才說完就瞧見一侍衛捧著一套作戰時才穿的防禦金甲出現在眾人面前,見到這一幕的姚衛忠臉色頗顯難看心中疑惑,

“陛下只令我拿北定王殿下不曾下令搜查王府,這金玉玄甲是怎麼回事?難道陛下對我也起了疑心?”
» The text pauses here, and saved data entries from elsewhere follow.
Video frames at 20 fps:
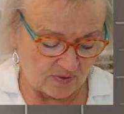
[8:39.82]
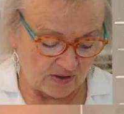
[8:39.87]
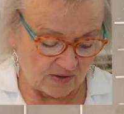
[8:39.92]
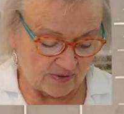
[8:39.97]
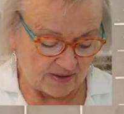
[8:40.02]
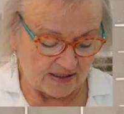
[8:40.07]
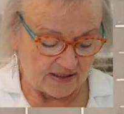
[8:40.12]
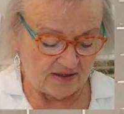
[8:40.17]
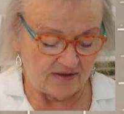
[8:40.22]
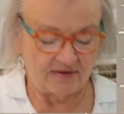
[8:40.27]
we're
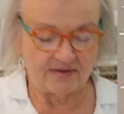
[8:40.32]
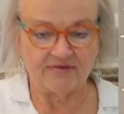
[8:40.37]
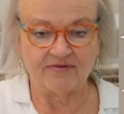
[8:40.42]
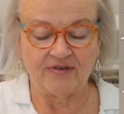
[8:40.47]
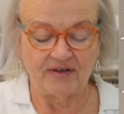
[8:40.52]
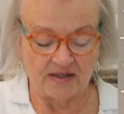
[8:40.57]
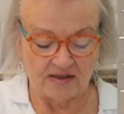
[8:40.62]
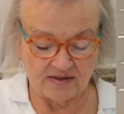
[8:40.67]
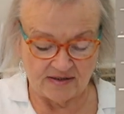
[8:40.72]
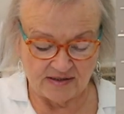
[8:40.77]
going to use
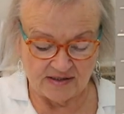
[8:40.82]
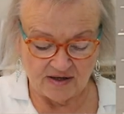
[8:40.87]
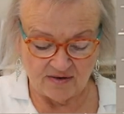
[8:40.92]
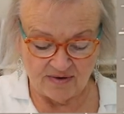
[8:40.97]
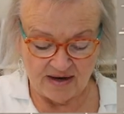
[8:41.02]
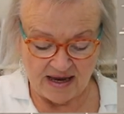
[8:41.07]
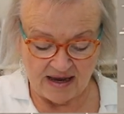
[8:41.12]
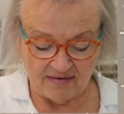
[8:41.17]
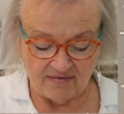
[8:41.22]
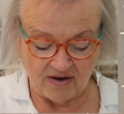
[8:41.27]
first. So
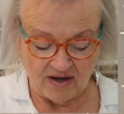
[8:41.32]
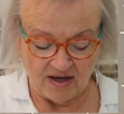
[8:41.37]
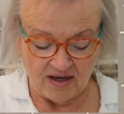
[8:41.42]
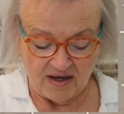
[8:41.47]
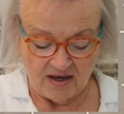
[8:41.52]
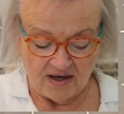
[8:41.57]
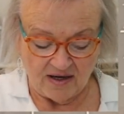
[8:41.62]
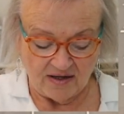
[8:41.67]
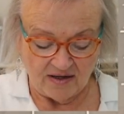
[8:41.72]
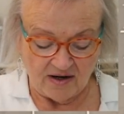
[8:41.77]
we have
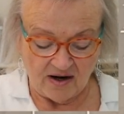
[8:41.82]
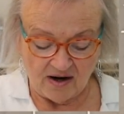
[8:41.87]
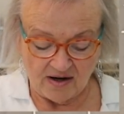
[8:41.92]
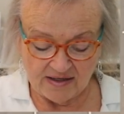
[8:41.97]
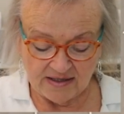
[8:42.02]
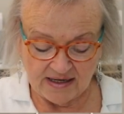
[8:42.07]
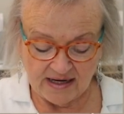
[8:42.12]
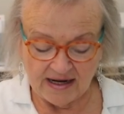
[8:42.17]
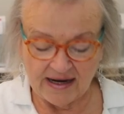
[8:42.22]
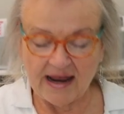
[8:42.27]

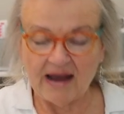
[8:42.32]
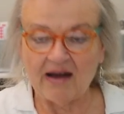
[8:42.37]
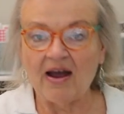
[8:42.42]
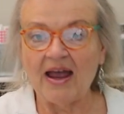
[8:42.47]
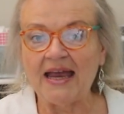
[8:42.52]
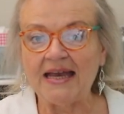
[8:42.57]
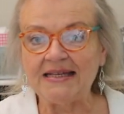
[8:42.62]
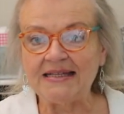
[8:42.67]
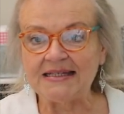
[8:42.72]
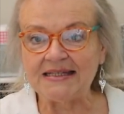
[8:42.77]
card cutout
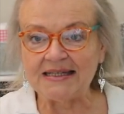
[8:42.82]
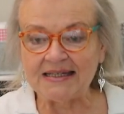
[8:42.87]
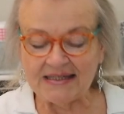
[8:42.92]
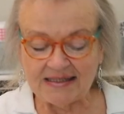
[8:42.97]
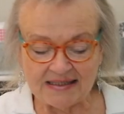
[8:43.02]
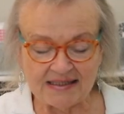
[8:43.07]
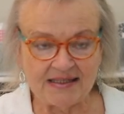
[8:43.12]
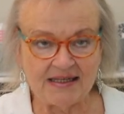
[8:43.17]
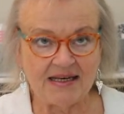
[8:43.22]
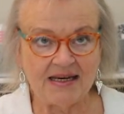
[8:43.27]

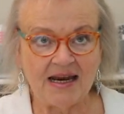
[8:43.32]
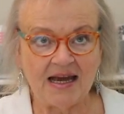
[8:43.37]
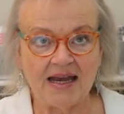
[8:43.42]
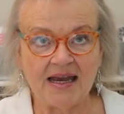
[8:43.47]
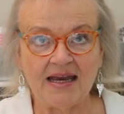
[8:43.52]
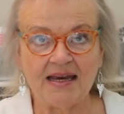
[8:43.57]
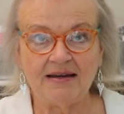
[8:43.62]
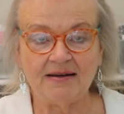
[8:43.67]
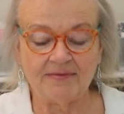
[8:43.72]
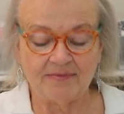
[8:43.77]

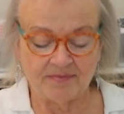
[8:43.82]
869,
頓時沈君昱才恍然著道的看向沈池淵,清風秀骨下他眼神得意,沈君昱掀袍單膝跪地,

“陛下,臣弟忠心天地可鑑,這金玉玄甲絕非臣弟所有,是有人挑撥陷害。”

“陛下,老臣認為北定王並非深藏禍心之人。”

這時一旁的傅丞相也拱手上前開口了,

“陛下與北定王殿下乃至親手足,勿要妄斷是非,這天相併不能完全代表什麼,自古天有不測風雲,還請陛下深查。”

“丞相大人此言何意?”

沈池淵突然去接傅丞相的話,素來平淡如水的眉眼此刻鋒芒閃現,

“也是,我沈池淵不過是個空有其名的安陽王,本王是人微言輕,哪比得上武略滔天還軍心所向的北定王,一個不痛快就闖入我王府大開殺戒,若是不信諸位大可問問姚統領,是與不是?”

“……”

突然被眾人注視姚衛忠頓時無措啞口,按所見確實是北定王到安陽王府殺了沈池淵的近衛,可他又不相信沈君昱會謀反再加上自已妹妹那麼喜歡他,自已要是說錯一句話可是人命攸關的,

“卑職……”

在內心幾度糾結下姚衛忠看著沈硯修最後選擇無奈的沉默,陸太傅再次見縫插針,

“姚將軍這是預設了,到底是有忠心的。”

自已妹妹心悅北定王一事打小就眾人皆知的,姚衛忠看了一眼陸太傅又看了一眼沈池淵這才後知後覺這兩人有所勾結。

“沈君昱,你還有何辯言?”

沈硯修有些不耐煩了,他也不相信與自已最親近的好兄弟會背地裡意圖造反,可眼下似乎證據確鑿都指向他,

“臣弟,絕無半點異心!”

沈君昱跪在地上義正言辭,可心裡有種缺失的落寞令他此刻有些心神不濟,

“林綰青已經被陸太傅殺了!”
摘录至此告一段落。